Actually it isn't the selling of the frogs that is the problem as the problem of misreresented or misidentified hybrid/crossed frogs occurs regardless of how the frogs are transferred to another person whether it is by sale, gift, theft or even left in a will. Attempting to restrict the problem to sales is a mischaracterization of the problem.


----------



## jpstod (Sep 8, 2005)

I will point out that I did not Mention Mixing at all in My Question..It was another Board member who brought it into the Subject.


----------



## Ed (Sep 19, 2004)

jpstod said:


> There is a Difference in intentionally Starving them and letting Nature take its course even in an artificial environment. If a Frog Lays say 6 eggs which survive and becomes tadpoles and if they are feed sterile eggs by the Mother she may say feed only 4 and allow 2 to die. That is Natural because she may not produce enough..Or a Female might select a Brom which dries faster than another the Tad would die.
> 
> I do not advocate intentional starvation in any way.


You cannot define the result of an action in an artificial enviroment as natural in any way. To use your example, the bromeilad drying too quickly is the result of either husbandry (too little water flowing into the bromeliad, and/or too little light resulting in growth that is poor at holding water and/or incorrect bromeliad choices on the part of the keeper, and/or insufficient options for tadpole deposition...) 

As for the starvation issue... I already addressed how it is unnatural with it due to husbandry problems above and your argument skips over those points.. On what proof are you arguing that in the wild the female would be unable to rear all six eggs? 

Ed


----------



## Tony (Oct 13, 2008)

jpstod said:


> I will point out that I did not Mention Mixing at all in My Question..It was another Board member who brought it into the Subject.


The first post in the topic:


jpstod said:


> I am just curious Why does everyone assume that anyone who has Frogs will raise and Sell Offspring...especially if they have a Mixed Species Tank.
> 
> Is there a Law which requires every Frogger to Sell Offspring that I am unaware of?


----------



## jpstod (Sep 8, 2005)

Ed said:


> Actually it isn't the selling of the frogs that is the problem as the problem of misreresented or misidentified hybrid/crossed frogs occurs regardless of how the frogs are transferred to another person whether it is by sale, gift, theft or even left in a will. Attempting to restrict the problem to sales is a mischaracterization of the problem.
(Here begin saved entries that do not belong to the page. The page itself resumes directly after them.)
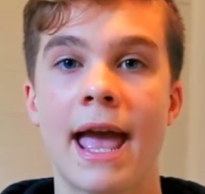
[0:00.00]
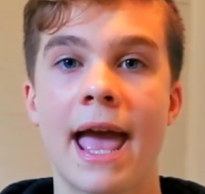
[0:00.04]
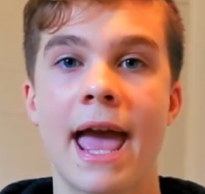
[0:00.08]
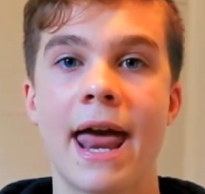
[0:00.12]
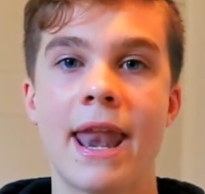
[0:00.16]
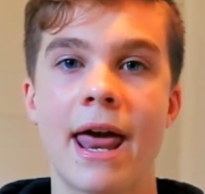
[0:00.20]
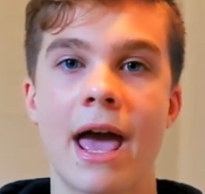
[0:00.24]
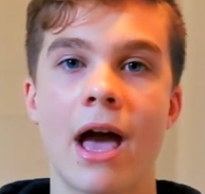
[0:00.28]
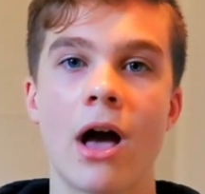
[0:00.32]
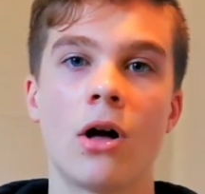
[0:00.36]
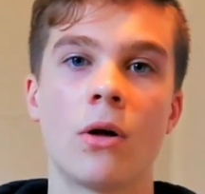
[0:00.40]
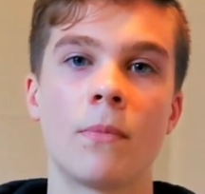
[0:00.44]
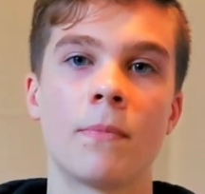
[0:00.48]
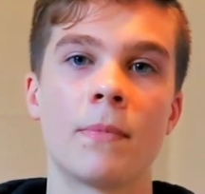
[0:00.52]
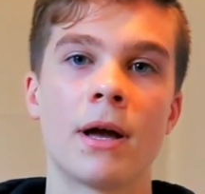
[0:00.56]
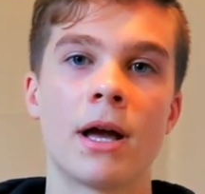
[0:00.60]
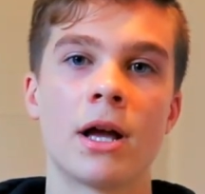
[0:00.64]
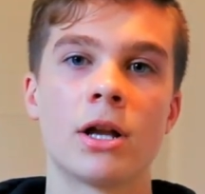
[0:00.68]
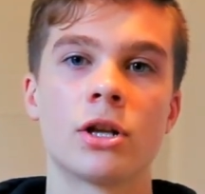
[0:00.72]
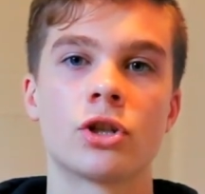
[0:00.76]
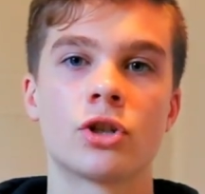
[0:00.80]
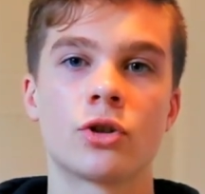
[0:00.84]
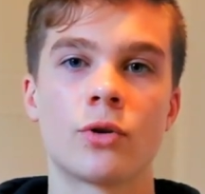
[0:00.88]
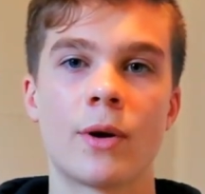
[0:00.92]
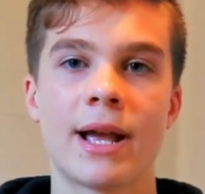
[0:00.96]
and help
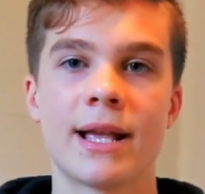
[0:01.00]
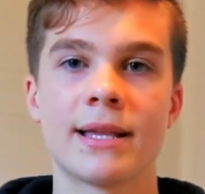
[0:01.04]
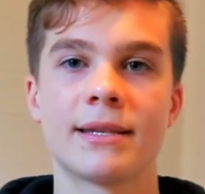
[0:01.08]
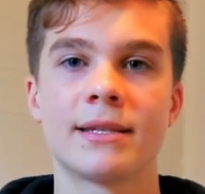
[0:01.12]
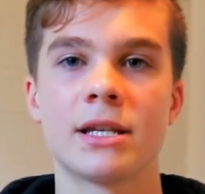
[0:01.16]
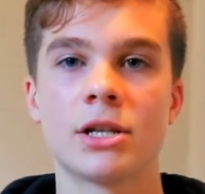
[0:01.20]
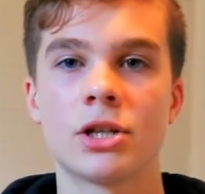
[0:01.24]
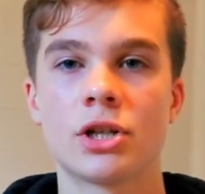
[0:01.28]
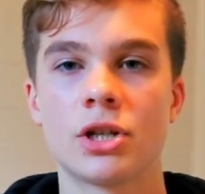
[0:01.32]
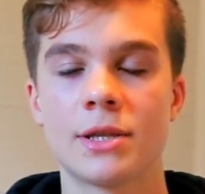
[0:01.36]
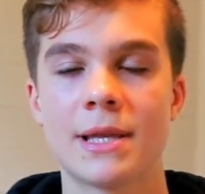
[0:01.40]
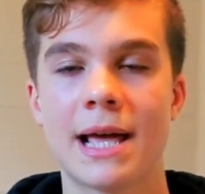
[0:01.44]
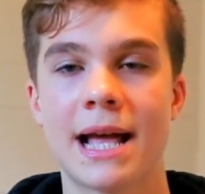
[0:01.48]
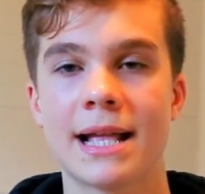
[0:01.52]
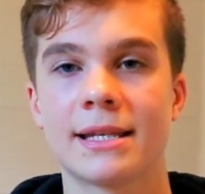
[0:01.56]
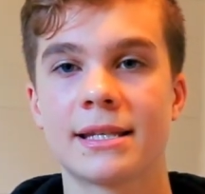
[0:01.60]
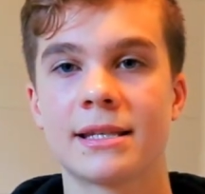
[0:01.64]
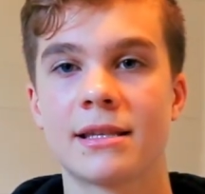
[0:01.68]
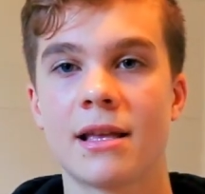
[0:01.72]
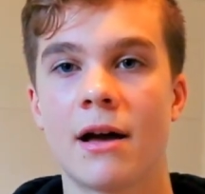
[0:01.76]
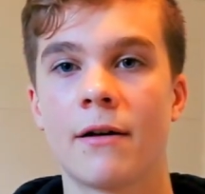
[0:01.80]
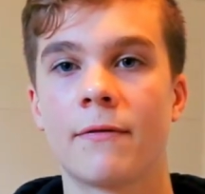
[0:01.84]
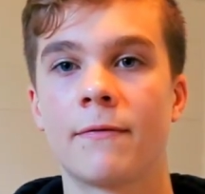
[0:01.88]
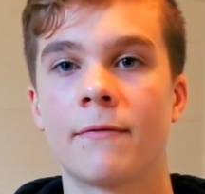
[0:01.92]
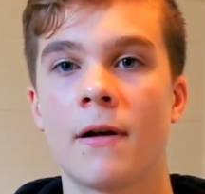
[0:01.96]
transition that
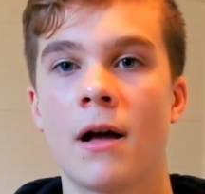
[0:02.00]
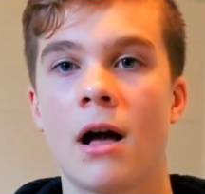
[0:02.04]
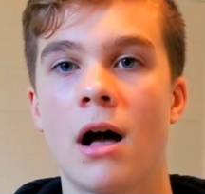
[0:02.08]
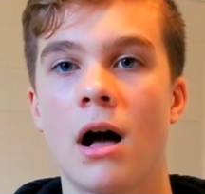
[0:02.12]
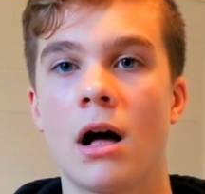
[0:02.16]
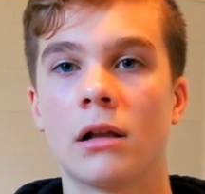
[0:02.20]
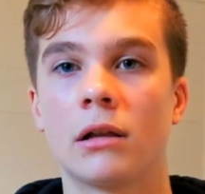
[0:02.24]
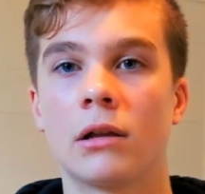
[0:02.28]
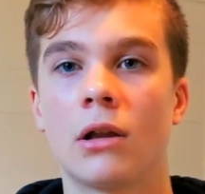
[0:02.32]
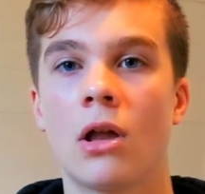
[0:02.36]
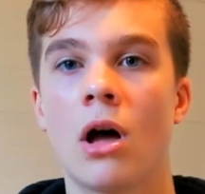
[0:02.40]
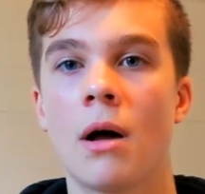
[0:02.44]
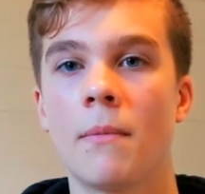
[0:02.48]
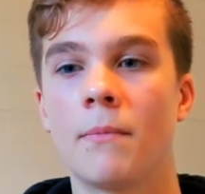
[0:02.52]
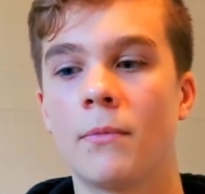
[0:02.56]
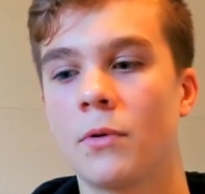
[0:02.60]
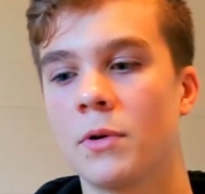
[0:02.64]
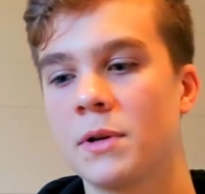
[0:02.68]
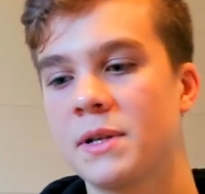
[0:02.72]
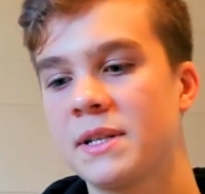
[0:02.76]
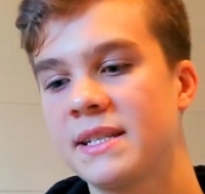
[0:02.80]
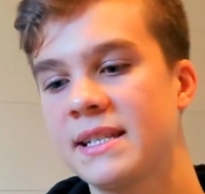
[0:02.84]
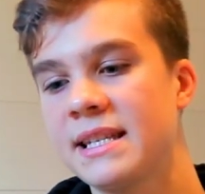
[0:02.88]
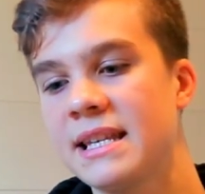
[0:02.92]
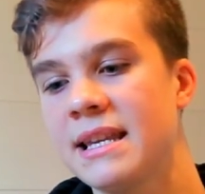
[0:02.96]
stuff a lot
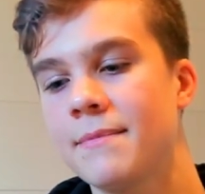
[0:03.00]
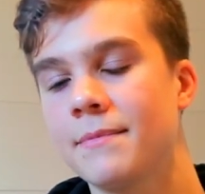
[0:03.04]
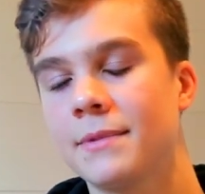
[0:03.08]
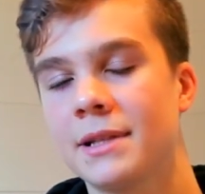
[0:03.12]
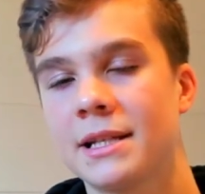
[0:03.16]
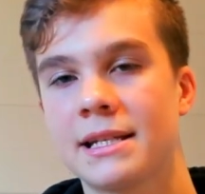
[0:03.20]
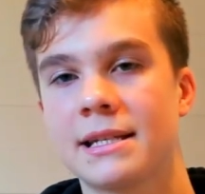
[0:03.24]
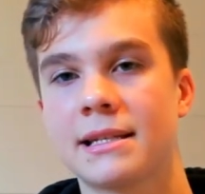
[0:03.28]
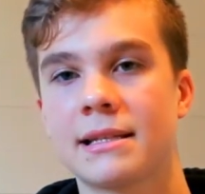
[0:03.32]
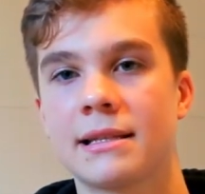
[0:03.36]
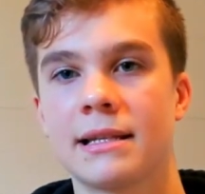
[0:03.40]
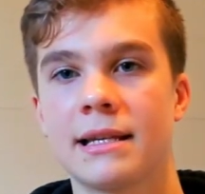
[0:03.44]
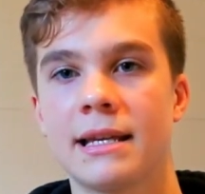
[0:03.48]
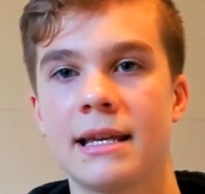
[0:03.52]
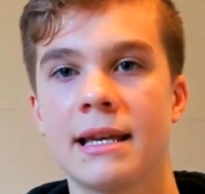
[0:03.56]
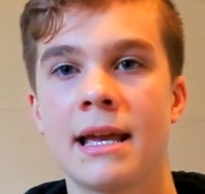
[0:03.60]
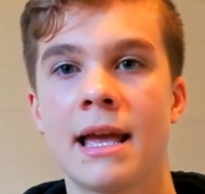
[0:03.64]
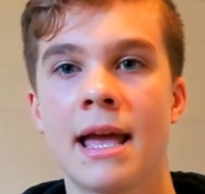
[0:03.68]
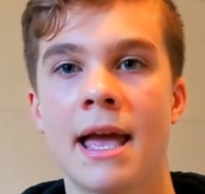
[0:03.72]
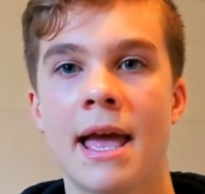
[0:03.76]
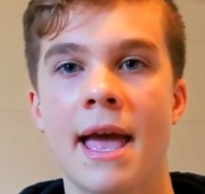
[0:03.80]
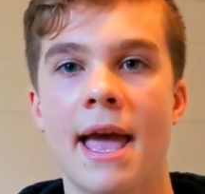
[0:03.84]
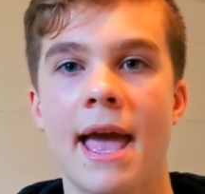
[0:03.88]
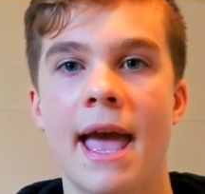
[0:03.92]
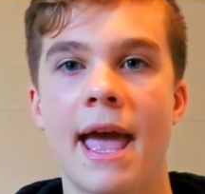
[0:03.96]
more seamlessly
Thank you Ed that is a much more Constructive reason than just because of selling. Many People are not true experts on frogs and I can see where that would be a problem especially even a person as myself trying to educate people on PDFs were to display them. Imagine a Red Azures with pink noses and purple legs. And people believing that is what they look like in the wild. I truly can not identify all species by sight and rely on what people say they are. I do not advocate any type of "Morph" breeding of any animals...especially for the purpose of making money. We know it happens. I do not buy Designer Animals.


----------



## Ed (Sep 19, 2004)

You also need to take into account the many posts in the identification thread that start with "got this frog, can anyone tell me what it is".. we know that there can be significant variation within a "morph" and that some of those variations can closely match another population of the frogs (and this is even before we account for changes that can occur if the frog in question is a froglet). This is where we can run significant risks of hybrid/crossed frogs. 

Ed


----------



## jpstod (Sep 8, 2005)

Tony said:


> The first post in the topic:


I stand Corrected My Apologies. Thats what happens when You post at 0357 Local time after being up 22 Hours straight and Reply from Emails instead of Going back and reading the whole conversation. I do tend to forget what I posted.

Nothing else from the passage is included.